One fifth of schizophrenics can be completely cured of the disease. At what intervals and how often schizophrenic episodes occur in the remaining four-fifths can be highly variable. In some cases, the disease may take a more severe course and be permanently accompanied by symptoms.

Positive prognostic factors prove to be an abrupt onset and recognizable triggers of the disease.

Individual prognosis

The course of the disease is also strongly influenced by the individual coping potential of the sufferer. However, the most important influence on the prognosis is a consistent, well-controlled drug therapy, even in periods between schizophrenic episodes. This can reduce the risk of relapse to 30 percent.

One third of all patients with chronic schizophrenia show a mild course of the disease in terms of symptoms and only rarely have schizophrenic episodes. In some cases, however, the disease takes a more severe course and can even lead to personality changes.

More than 50 percent of patients can be treated to the extent that they are able to work again and can be integrated into their social environment.

Nevertheless, schizophrenia must be regarded as a serious mental illness that can make many people unable to work or even live.

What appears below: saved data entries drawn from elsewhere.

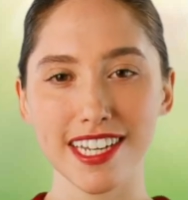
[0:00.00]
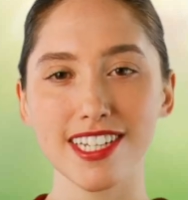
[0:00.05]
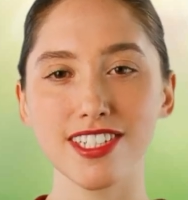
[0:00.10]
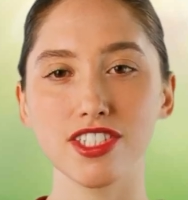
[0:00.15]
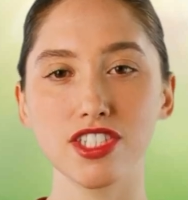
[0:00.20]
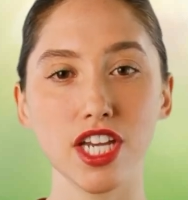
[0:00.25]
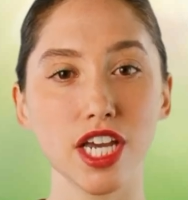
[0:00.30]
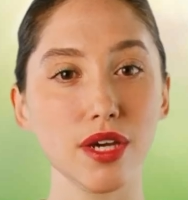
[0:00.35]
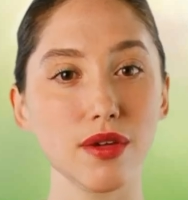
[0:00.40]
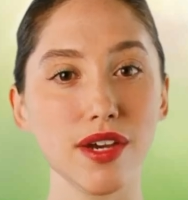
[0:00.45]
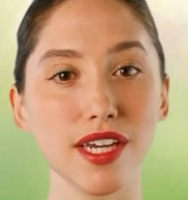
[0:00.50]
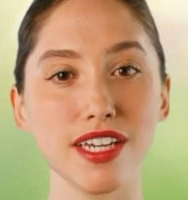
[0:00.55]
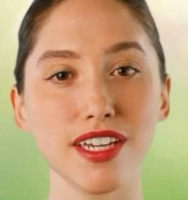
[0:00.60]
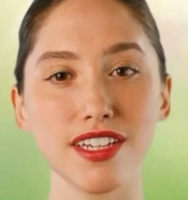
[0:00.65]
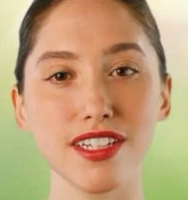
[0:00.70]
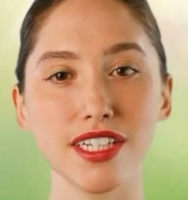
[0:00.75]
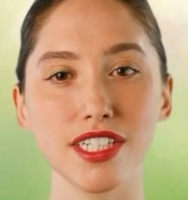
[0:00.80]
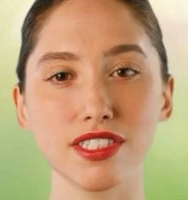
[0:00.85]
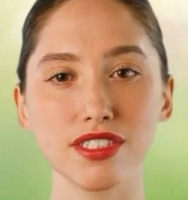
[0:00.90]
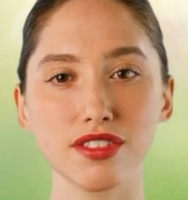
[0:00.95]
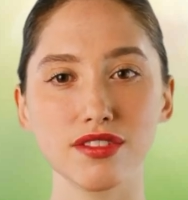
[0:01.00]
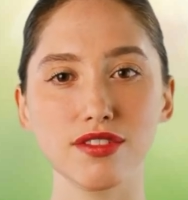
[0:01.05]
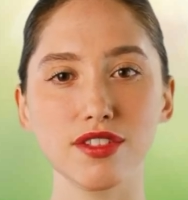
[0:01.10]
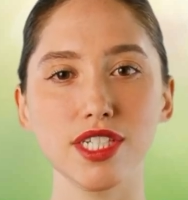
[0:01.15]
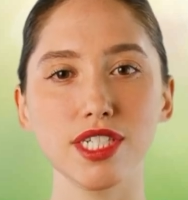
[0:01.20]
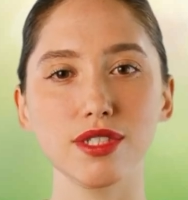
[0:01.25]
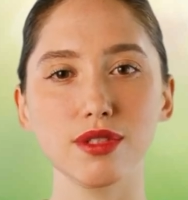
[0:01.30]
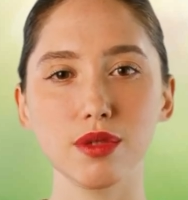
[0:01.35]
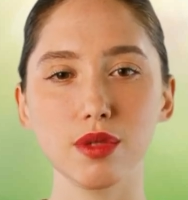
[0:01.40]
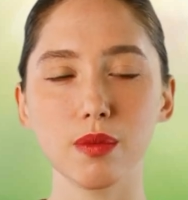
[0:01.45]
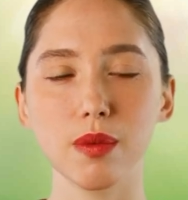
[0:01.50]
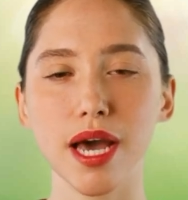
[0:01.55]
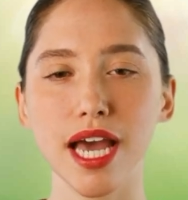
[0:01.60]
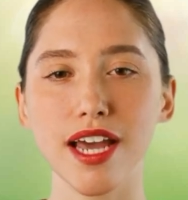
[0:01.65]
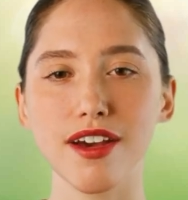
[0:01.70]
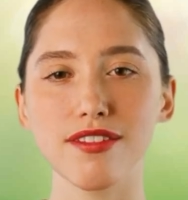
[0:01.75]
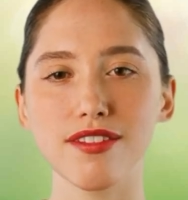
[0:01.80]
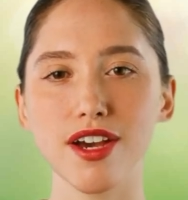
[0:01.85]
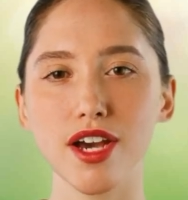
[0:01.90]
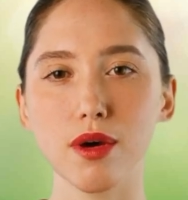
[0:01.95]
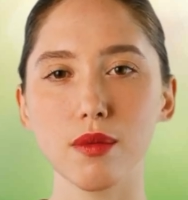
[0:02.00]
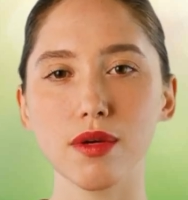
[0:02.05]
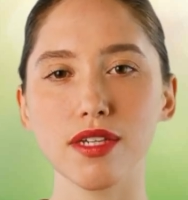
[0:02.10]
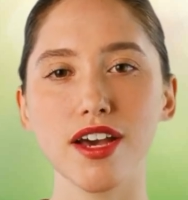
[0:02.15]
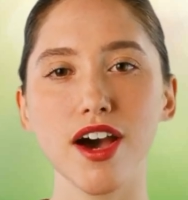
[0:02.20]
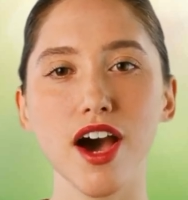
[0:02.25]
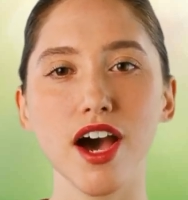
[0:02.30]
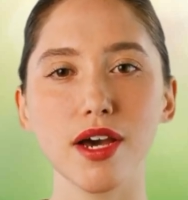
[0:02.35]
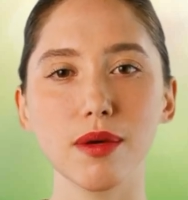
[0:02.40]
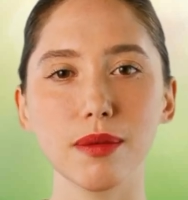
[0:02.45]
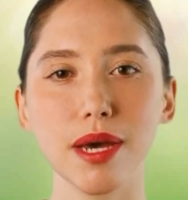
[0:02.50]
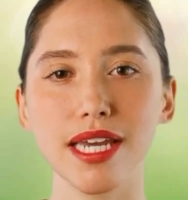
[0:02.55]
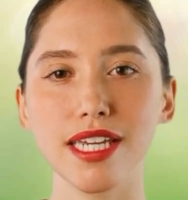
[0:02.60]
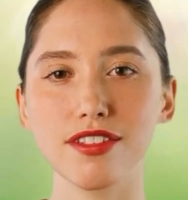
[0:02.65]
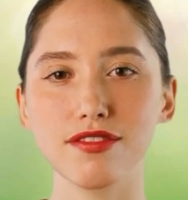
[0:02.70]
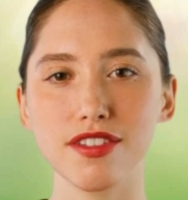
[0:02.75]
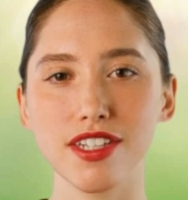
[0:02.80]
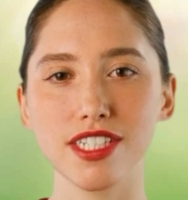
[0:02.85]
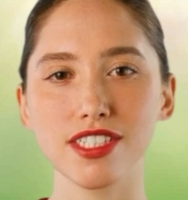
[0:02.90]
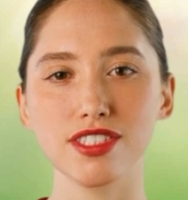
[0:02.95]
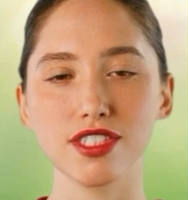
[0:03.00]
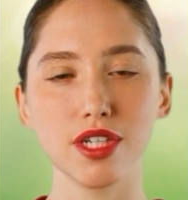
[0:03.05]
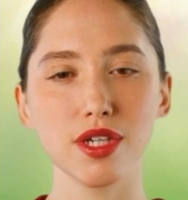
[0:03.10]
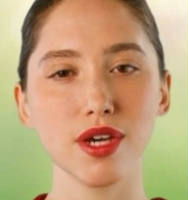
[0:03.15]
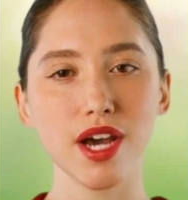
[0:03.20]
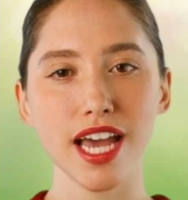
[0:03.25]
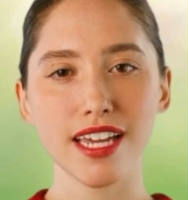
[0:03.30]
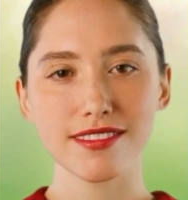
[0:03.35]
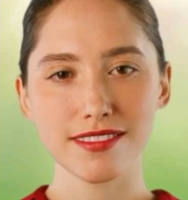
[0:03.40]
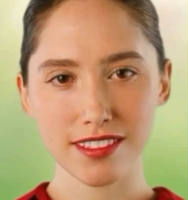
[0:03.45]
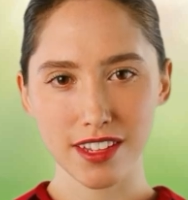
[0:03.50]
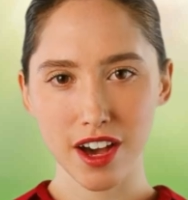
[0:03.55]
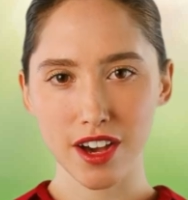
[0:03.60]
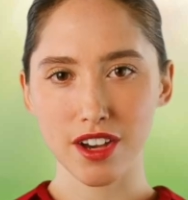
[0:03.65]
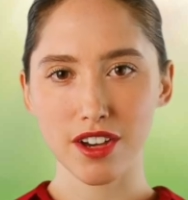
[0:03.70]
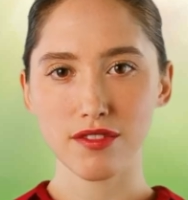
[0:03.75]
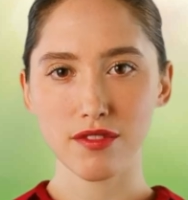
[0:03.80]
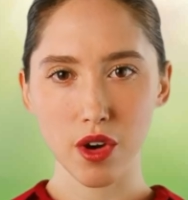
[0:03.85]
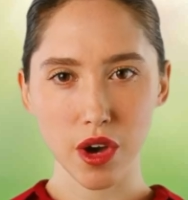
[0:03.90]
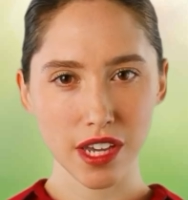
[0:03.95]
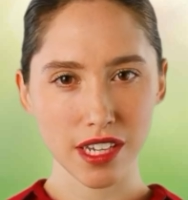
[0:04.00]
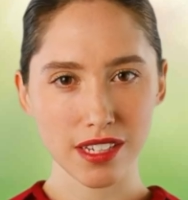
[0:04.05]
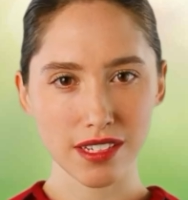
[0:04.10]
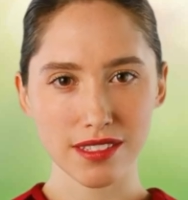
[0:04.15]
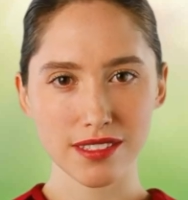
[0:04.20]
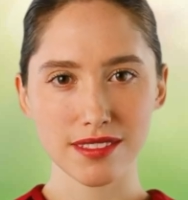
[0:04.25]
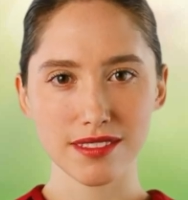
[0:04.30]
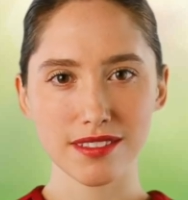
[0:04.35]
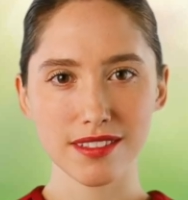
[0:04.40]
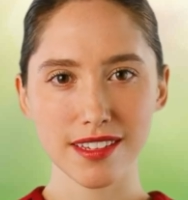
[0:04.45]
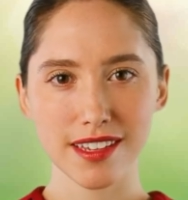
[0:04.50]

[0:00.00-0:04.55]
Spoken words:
Generate collision-free toolpath with automatic fixture and stock avoidance.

More severe courses of the disease are often accompanied by a reduced life expectancy. This is mainly caused by an increased accident rate with reduced concentration and an increased suicide rate.

Tips

It is very important that the schizophrenics themselves, but also their relatives, intensively deal with schizophrenia, its treatment options and causes. The more one knows about the illness, the better one can make difficult decisions that are pending with schizophrenia. In addition, those affected and their relatives can take measures themselves to counteract a renewed outbreak of the illness.

Furthermore, strict and correct intake of prescribed medication, avoidance of stress factors, and abstention from drugs should be taken care of to reduce the relapse rate.

It is also mostly up to the relatives to recognize an imminent relapse early on, because this is often not recognized by the affected person himself due to the illness, in order to take adequate measures in time.

Editorial principles

All information used for the content comes from verified sources (recognised institutions, experts, studies by renowned universities). We attach great importance to the qualification of the authors and the scientific background of the information. Thus, we ensure that our research is based on scientific findings.
Danilo Glisic

Danilo Glisic
Author

As a biology and mathematics student, he is passionate about writing magazine articles on current medical topics. Due to his affinity for facts, figures and data, his focus is on describing relevant clinical trial results.

The content of this page is an automated and high-quality translation from DeepL. You can find the original content in German here.